Sous des bâches accrochées à la hâte, entre deux allées étroites, les couleurs rouge et rose dominent les étals. Des robes soigneusement suspendues attirent les regards. À côté, des sacs à main, des montres brillantes, des chaussures et des bouquets de fleurs emballés attendent d’être choisis. Ici, les vendeurs ne parlent pas seulement de sentiments. Ils parlent aussi de chiffre d’affaires.

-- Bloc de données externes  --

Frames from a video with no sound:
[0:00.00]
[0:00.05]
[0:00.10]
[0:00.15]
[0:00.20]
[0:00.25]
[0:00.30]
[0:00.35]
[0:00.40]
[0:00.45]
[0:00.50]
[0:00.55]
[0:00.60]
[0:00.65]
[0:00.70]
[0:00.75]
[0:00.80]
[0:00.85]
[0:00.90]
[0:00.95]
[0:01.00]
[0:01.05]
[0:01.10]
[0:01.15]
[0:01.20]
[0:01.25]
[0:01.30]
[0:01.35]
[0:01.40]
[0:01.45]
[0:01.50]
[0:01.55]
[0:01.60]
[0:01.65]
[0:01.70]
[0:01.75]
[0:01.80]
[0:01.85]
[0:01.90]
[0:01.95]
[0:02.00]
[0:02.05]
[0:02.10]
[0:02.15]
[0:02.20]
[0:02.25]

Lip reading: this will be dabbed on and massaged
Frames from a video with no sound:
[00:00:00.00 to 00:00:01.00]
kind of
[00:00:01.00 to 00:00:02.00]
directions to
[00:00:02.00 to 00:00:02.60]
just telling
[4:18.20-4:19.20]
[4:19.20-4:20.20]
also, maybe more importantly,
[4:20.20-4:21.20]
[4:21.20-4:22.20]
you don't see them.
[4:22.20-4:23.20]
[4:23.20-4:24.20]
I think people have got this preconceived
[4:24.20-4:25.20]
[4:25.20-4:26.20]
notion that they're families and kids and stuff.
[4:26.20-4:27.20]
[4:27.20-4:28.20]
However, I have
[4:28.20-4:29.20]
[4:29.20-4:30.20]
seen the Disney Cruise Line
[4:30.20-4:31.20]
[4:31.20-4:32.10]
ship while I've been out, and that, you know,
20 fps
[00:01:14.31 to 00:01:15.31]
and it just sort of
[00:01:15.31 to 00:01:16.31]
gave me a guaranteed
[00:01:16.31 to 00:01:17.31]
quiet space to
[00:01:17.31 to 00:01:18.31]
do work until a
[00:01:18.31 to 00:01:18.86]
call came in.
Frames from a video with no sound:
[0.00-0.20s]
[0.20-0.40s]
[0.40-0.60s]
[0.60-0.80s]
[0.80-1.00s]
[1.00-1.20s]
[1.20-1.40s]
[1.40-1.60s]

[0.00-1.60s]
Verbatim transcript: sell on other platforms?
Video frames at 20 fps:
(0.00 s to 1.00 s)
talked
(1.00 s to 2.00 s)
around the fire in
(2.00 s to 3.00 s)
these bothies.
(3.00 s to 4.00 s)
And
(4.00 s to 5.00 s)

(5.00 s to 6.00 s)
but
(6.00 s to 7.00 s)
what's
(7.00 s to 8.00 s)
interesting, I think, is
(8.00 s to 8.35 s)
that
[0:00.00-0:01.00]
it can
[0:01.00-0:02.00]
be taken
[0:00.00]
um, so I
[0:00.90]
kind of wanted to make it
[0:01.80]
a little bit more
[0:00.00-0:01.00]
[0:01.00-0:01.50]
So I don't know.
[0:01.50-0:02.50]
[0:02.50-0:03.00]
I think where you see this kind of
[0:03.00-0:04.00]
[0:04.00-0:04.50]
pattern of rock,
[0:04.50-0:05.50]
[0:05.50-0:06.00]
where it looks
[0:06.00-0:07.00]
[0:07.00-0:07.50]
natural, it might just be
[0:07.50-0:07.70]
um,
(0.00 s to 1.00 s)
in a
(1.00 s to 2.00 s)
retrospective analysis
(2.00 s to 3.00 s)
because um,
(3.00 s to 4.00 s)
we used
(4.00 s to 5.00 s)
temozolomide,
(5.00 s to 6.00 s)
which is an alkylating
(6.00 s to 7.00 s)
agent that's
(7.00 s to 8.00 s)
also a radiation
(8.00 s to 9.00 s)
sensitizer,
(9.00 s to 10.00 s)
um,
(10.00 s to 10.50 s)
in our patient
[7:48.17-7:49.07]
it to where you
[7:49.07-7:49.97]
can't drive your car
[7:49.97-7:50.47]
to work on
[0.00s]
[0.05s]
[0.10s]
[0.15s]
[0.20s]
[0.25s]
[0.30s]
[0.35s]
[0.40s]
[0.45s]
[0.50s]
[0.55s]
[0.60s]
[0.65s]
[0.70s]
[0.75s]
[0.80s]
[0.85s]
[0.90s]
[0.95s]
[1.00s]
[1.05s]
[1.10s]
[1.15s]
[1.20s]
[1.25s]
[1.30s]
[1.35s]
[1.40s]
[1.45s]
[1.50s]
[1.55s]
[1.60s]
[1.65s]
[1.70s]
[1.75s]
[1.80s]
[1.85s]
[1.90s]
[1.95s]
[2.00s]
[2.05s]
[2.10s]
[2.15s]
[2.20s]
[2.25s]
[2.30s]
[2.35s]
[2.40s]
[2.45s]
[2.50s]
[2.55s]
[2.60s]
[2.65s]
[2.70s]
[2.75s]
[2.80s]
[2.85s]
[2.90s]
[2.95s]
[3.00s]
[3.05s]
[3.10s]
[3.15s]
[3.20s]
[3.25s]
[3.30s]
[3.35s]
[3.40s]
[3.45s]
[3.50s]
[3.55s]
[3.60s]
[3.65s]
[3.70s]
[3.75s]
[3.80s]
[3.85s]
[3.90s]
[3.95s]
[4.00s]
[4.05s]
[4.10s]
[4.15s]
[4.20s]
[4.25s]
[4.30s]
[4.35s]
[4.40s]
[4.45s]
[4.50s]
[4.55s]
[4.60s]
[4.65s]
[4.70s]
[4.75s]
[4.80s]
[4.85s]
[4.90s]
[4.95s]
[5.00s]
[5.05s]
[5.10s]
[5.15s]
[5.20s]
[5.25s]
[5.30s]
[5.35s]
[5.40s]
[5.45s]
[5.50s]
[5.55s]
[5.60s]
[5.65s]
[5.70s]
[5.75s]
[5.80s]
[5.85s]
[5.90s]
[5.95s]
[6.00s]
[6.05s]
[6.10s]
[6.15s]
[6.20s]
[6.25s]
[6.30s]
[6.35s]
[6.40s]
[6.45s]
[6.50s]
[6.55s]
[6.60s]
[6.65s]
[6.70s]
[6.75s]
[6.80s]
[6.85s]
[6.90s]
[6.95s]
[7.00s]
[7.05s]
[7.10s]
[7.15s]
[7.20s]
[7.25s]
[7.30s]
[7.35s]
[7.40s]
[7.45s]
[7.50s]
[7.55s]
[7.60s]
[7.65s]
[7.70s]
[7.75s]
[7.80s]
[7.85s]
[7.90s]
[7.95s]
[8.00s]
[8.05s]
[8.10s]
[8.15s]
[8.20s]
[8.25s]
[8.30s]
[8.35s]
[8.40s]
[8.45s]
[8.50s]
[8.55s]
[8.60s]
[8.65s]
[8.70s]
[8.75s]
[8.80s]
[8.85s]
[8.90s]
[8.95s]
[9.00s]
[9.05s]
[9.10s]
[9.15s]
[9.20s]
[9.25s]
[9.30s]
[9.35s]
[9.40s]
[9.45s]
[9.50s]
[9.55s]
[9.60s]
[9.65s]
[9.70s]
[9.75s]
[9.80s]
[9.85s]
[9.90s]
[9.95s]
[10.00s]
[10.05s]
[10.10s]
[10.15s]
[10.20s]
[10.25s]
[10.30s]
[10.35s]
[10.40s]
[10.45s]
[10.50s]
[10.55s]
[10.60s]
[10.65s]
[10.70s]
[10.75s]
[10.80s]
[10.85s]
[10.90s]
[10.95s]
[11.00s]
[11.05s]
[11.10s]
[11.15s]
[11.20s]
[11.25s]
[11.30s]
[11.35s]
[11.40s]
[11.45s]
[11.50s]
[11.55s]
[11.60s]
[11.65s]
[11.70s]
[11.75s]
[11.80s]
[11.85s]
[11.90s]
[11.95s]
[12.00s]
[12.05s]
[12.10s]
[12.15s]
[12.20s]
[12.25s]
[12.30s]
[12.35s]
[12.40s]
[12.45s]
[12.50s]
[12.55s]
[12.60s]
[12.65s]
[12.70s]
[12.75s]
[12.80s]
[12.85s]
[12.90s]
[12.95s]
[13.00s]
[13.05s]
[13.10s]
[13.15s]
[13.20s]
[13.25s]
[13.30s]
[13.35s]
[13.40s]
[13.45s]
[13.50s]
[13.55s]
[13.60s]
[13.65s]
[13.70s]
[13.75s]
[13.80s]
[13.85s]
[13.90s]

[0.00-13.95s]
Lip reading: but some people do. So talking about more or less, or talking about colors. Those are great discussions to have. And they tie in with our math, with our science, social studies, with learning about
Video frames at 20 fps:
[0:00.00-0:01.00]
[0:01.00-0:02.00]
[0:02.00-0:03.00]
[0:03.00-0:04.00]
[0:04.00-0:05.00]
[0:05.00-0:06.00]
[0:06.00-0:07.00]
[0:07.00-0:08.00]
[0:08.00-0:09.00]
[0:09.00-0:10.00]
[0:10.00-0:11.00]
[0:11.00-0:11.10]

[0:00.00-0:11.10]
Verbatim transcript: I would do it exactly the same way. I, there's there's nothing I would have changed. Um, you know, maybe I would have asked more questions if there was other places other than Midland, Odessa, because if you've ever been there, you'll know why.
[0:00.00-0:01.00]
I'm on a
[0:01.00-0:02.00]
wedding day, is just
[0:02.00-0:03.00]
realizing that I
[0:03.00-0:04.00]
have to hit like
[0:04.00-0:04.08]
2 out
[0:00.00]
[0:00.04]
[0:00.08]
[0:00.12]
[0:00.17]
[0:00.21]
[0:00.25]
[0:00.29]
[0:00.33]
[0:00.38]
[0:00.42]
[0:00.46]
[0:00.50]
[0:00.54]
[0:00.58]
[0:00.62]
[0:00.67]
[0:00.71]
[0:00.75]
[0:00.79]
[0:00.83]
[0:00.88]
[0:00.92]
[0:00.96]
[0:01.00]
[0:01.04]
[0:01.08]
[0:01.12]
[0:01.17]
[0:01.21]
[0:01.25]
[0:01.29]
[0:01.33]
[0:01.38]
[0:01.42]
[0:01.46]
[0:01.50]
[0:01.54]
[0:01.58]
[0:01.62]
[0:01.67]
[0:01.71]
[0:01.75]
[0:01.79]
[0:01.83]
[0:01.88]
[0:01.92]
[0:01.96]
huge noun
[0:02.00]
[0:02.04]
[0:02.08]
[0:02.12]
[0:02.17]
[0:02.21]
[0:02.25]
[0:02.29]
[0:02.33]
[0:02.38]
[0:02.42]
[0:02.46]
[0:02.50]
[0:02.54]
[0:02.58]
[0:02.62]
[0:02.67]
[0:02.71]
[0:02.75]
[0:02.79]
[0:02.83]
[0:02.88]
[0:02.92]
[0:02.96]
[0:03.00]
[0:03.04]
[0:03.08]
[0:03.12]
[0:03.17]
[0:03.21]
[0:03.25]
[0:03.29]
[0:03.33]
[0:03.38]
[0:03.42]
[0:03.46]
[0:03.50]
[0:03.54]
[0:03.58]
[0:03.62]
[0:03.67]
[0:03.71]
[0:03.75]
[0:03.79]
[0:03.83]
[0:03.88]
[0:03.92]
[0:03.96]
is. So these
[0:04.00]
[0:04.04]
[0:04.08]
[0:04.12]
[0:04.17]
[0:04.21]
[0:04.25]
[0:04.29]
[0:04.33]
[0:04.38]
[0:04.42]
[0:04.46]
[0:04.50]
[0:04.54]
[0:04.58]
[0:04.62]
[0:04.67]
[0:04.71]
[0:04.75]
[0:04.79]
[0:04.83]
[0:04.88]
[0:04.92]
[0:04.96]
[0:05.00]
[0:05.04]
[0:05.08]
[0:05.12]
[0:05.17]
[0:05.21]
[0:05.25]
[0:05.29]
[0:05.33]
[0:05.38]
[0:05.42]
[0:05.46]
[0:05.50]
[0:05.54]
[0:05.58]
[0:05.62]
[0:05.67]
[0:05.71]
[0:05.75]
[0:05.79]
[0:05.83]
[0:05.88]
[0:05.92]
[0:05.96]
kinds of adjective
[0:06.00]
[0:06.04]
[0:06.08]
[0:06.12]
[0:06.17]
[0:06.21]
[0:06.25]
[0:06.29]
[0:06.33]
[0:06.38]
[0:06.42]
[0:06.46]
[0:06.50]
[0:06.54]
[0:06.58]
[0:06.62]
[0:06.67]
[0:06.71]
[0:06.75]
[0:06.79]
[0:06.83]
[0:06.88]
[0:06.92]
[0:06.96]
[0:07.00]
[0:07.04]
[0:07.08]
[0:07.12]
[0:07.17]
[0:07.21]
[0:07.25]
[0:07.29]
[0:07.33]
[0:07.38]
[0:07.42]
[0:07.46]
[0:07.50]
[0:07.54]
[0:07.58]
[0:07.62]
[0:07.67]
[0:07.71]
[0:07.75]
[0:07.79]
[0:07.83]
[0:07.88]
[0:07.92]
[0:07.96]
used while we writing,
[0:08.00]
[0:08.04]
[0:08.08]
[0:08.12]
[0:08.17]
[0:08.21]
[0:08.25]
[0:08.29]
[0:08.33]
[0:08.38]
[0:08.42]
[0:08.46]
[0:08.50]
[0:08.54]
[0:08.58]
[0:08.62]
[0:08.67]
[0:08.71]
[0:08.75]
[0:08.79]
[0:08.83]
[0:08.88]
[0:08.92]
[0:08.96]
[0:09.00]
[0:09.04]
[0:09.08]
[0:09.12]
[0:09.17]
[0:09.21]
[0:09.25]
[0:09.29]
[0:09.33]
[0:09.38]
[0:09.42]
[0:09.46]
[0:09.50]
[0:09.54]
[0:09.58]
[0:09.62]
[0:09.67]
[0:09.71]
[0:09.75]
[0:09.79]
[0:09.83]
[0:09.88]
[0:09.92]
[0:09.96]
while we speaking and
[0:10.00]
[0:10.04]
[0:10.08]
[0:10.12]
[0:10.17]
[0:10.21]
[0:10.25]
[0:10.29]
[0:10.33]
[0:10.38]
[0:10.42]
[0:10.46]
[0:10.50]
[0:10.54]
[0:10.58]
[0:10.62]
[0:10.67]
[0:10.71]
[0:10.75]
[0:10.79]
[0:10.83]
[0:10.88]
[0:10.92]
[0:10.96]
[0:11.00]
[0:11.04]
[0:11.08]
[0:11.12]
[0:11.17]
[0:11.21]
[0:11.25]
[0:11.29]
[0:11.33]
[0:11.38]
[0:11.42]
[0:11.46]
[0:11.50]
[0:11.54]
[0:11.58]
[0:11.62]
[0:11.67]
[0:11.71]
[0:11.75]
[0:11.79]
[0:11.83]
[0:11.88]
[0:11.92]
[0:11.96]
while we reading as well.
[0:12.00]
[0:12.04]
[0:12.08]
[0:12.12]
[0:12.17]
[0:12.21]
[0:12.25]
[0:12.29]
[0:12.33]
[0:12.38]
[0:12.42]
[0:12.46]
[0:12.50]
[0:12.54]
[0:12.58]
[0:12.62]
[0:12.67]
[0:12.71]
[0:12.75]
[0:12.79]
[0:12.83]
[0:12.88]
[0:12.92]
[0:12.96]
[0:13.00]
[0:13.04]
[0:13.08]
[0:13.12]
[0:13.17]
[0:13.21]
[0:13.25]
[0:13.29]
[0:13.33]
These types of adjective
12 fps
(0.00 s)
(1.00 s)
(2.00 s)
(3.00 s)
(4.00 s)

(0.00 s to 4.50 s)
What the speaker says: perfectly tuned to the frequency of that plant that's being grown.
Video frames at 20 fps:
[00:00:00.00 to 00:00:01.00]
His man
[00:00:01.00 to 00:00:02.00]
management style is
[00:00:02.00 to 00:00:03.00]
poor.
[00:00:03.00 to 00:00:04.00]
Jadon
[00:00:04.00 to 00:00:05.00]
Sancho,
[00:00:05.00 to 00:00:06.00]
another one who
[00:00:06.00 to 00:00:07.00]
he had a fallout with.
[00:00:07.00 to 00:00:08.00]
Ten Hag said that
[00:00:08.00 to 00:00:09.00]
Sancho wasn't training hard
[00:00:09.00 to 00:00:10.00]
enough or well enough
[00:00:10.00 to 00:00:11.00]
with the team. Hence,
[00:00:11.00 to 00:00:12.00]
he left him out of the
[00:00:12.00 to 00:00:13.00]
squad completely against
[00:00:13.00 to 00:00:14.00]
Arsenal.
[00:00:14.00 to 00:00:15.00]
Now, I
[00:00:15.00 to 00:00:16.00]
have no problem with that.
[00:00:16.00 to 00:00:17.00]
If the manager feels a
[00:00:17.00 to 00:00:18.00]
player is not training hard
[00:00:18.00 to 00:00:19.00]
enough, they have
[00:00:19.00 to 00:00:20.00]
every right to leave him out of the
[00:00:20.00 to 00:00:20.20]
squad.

Depuis le début de la semaine, les clients passent, observent, demandent les prix. Mais ce jeudi, les choses changent. Les hésitations laissent place aux décisions.
« Depuis ce matin, ceux qui venaient regarder reviennent pour acheter. Ils disent que maintenant, il ne reste plus beaucoup de temps », raconte Mariama Diallo, debout derrière une rangée de robes rouges.
À quelques mètres, un jeune homme discute le prix d’une montre. Il explique vouloir « préparer quelque chose de simple mais qui va faire plaisir ». Finalement, il choisit un modèle argenté que le vendeur emballe dans un petit coffret.
Plus loin, sur une table recouverte de papier cadeau, plusieurs paquets sont déjà prêts. Certains clients ont payé à l’avance, mais ont demandé aux vendeuses de garder les articles jusqu’au 14 février.
« Ils disent que s’ils rentrent avec aujourd’hui, leurs femmes vont voir. Donc ils préfèrent payer et venir récupérer demain », explique Aïssatou Bah en montrant des sacs soigneusement emballés.

Pour les commerçants, cette période est décisive. Beaucoup ont investi dans des articles spécialement pour cette fête. Après le 14 février, ces produits deviennent difficiles à vendre.
Fatoumata Keïta, vendeuse de fleurs, tient un bouquet à la main tout en interpellant les passants.
« On espère seulement que ça va partir avant demain. Après la fête, personne ne va acheter ça », dit-elle.
Dans les allées, des couples se forment autour des stands. Certains choisissent des accessoires, d’autres des vêtements. Les budgets varient, mais l’intention reste la même.
« Même si ce n’est pas grand-chose, il faut offrir quelque chose », confie Ousmane, venu acheter un sac pour sa fiancée.
À 24 heures du 14 février, le marché du Km 36 vit au rythme des préparatifs. Entre achats anticipés et réservations discrètes, la Saint-Valentin apparaît, pour ces commerçants, comme une rare occasion de relancer les ventes, dans un contexte où chaque transaction compte.